IIFL Asset Management has hired Pranob Gupta and Abhinav Jain to lead the structured debt fund under the Alternative Investment Fund management platform. The duo will lead investing in structured credit opportunities, for Indian corporates and promoters. Gupta was most recently at KKR India where he was a senior structured finance originator. Earlier, he was associated with Citibank NA, Credit Suisse and Deutsche Bank among others. Jain used to run his own advisory and previously worked with Capital First and Deutsche Bank.

Partnerships

solarisBank has partnered with CrossLend to offer digital and fully automated loan securitisation. The partnership allows solarisBank to establish a so-called 'Balance Sheet Light' model with loans generated in a way that makes it possible to pass them on to investors directly or with a delay and without putting a long-term strain on the bank's balance sheet. In order to set up the processes between both companies, solarisBank will use the CrossLend platform to purchase and securitize loan portfolios. This will allow solarisBank to expand its balance sheet to reach an optimal return on equity value. Once this value is reached, the balance sheet light model takes effect using automated securitisation.

Refi not pursued

Dine Brands has decided not to pursue a refinancing of its existing securitisation, Series 2014-1, comprising 4.277% fixed rate senior secured notes (the Class A-2 Notes). The Class A-2 Notes have a maturity date of September 2021. The firm will continue to refinance the class A-1 notes from the 2014-1 securitisation. The new notes will allow for drawings of up to US$225m and have more favorable fees and interest rates.  The current Class A-1 Notes allow for drawings of up to US$100m.

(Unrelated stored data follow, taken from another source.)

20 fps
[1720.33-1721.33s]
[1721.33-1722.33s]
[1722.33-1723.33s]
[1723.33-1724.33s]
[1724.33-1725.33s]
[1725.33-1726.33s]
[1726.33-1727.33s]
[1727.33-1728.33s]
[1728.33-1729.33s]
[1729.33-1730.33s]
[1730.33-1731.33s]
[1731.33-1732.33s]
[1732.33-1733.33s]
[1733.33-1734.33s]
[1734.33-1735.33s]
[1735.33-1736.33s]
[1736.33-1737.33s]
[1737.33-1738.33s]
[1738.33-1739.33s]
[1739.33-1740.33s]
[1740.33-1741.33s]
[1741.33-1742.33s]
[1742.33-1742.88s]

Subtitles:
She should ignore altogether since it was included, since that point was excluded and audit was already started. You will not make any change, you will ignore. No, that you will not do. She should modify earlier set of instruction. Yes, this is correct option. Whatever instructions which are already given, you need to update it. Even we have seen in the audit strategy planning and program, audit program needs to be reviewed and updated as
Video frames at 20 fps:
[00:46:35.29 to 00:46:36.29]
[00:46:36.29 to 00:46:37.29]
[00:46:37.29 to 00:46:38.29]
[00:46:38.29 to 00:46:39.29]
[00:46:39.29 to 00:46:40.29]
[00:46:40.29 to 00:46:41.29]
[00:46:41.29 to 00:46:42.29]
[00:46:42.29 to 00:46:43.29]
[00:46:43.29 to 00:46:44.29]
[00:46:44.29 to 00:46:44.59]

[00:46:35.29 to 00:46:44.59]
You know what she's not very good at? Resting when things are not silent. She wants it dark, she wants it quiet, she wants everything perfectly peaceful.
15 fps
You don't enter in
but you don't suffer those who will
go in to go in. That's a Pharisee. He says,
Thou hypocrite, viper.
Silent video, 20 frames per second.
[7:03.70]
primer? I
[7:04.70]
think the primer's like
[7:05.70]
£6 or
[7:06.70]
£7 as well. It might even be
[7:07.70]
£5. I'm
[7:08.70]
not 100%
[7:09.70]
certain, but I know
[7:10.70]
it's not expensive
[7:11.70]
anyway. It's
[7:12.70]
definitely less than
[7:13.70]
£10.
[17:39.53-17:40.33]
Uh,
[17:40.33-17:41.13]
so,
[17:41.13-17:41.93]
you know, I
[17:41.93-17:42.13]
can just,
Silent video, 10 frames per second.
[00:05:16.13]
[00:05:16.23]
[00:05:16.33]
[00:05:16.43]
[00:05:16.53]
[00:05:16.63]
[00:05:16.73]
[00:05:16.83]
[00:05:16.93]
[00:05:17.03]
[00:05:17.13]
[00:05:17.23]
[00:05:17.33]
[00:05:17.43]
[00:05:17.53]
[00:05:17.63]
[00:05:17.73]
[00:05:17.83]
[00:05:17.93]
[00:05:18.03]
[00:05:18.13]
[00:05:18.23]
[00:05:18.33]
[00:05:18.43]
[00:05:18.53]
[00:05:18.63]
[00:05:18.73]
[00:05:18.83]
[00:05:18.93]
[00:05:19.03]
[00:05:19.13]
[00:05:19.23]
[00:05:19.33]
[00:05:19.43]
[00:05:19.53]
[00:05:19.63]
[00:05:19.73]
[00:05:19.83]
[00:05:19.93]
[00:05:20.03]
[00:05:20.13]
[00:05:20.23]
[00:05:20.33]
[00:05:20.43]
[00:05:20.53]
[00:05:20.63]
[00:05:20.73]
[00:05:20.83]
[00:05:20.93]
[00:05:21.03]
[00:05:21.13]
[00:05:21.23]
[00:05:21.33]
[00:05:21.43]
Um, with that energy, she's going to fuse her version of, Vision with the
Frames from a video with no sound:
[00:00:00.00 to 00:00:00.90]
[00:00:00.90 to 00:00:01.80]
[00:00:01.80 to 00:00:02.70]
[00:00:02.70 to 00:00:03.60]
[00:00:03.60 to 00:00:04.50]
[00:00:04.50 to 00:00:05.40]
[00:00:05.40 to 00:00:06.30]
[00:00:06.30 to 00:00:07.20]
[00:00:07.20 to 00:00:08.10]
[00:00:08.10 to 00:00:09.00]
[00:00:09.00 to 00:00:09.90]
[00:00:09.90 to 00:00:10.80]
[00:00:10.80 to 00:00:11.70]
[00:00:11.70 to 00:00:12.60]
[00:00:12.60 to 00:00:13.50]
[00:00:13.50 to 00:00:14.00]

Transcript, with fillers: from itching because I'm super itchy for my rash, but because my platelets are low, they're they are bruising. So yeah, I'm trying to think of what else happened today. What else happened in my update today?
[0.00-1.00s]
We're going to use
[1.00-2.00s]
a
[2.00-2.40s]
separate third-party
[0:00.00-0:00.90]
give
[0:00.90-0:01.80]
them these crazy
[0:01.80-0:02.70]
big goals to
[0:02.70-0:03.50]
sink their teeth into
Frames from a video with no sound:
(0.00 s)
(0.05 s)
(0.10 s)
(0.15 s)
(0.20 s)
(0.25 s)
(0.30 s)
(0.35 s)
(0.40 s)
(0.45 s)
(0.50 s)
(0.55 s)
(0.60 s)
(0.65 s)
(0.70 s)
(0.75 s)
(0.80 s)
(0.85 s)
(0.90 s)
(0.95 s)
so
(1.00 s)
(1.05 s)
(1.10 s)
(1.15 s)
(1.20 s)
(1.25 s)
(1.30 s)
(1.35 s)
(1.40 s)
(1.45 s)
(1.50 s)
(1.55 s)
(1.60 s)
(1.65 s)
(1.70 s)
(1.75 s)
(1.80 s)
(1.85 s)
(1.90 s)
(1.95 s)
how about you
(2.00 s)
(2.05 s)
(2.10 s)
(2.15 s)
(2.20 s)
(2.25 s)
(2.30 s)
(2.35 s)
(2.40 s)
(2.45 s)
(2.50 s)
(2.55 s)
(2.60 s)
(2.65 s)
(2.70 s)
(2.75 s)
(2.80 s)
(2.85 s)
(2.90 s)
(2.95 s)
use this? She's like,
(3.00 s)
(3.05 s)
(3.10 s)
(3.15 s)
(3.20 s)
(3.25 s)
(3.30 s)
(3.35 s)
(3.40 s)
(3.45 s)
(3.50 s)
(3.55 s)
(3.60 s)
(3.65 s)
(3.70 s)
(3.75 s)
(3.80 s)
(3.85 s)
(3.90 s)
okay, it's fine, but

RFC on reverse mortgage approach

DBRS is requesting comments on its rating European structured finance transactions methodology and appendix relating to European reverse mortgages. For securitisations of portfolios that consist of European reverse mortgage loans, DBRS’s analysis focuses on: expected and stressed values of mortality and morbidity rates of the borrowers; expected and stressed values of property prices; the granularity of the securitised pool; available sources of liquidity; and generic structured finance legal and structural considerations. Comments on the approach are invited by 20 September.

SFR pilots end

Fannie Mae and Freddie Mac are set to conclude their single-family rental pilot programmes and terminate their participation in the SFR market (except for their Multiple Financed Properties and Investment Property Mortgages programmes). Parallel to the GSEs’ pilots over the last two years, the FHFA conducted an impact analysis and reached out to a wide array of industry stakeholders. As a result, the FHFA says it has learned that the larger SFR investor market continues to perform successfully without the liquidity provided by the enterprises. However, the move does not preclude the GSEs from proposing changes to their existing programmes to meet the needs of the SFR market or from developing proposals that are calculated to utilise single-family rentals as a pathway to homeownership.

Toys R Us auctioned

Bids totalling US$116.9m – equal to US$93 per square-foot – from several third-party purchasers were accepted for 32 TRU 2016-TOYS CMBS trust assets during the Toys R Us auction held last week. Ollie’s Bargain Outlet was responsible for the bulk of the total bid price, having submitted an offer of US$42m for 12 stores, followed by Scandinavian Designs, which bid US$36m for 15 stores, according to KBRA. The agency notes that various objections have been raised to the release of these assets, but the debtors have requested the bankruptcy court overrule the outstanding objections. Should the sale be approved and the funds applied to the trust waterfall – assuming advances and any additional fees associated with the auctions are paid – the class A note balance is expected to be reduced to a factor of 0.46.